*** Opening Dataset records ***

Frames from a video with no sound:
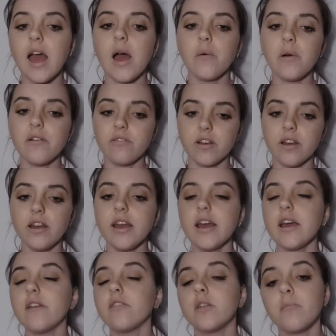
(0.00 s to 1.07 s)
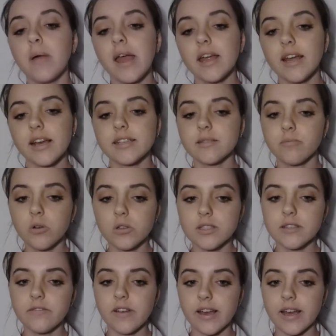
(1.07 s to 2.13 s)
However, if the pain gets more
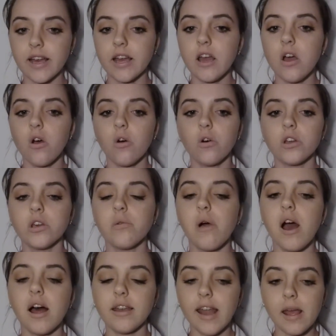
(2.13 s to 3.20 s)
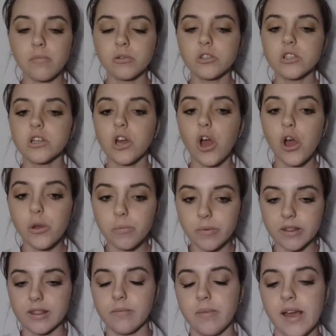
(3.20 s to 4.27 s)
severe or you are unable to cope
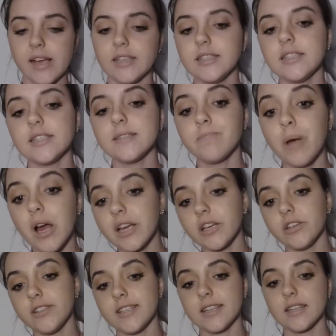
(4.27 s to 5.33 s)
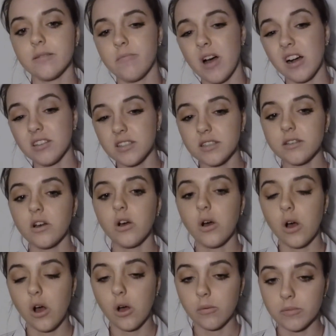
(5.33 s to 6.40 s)
with the pain despite using the milder
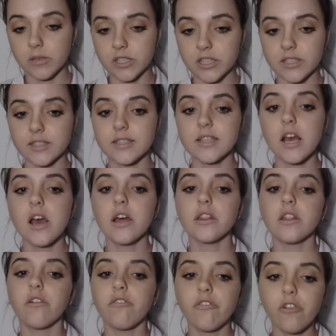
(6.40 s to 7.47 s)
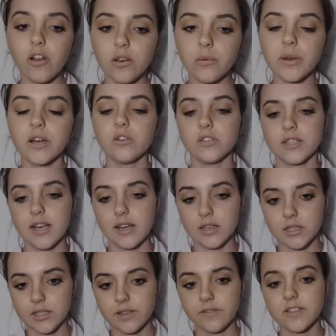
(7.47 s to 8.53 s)
options, the following
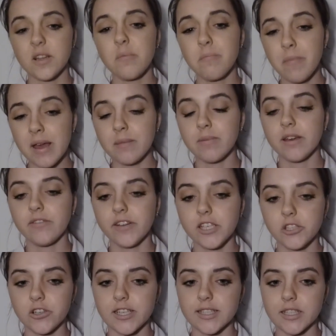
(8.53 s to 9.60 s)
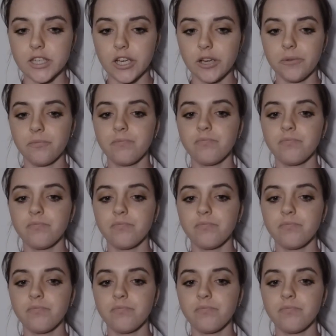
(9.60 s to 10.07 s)
alternatives may be of interest to you.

*** Closing Dataset records ***

## What is needed
Output precisely the lines in the material above from the line containing "(6.40 s to 7.47 s)" through its last line, and omit pictures.

## Result
(6.40 s to 7.47 s)
(7.47 s to 8.53 s)
options, the following
(8.53 s to 9.60 s)
(9.60 s to 10.07 s)
alternatives may be of interest to you.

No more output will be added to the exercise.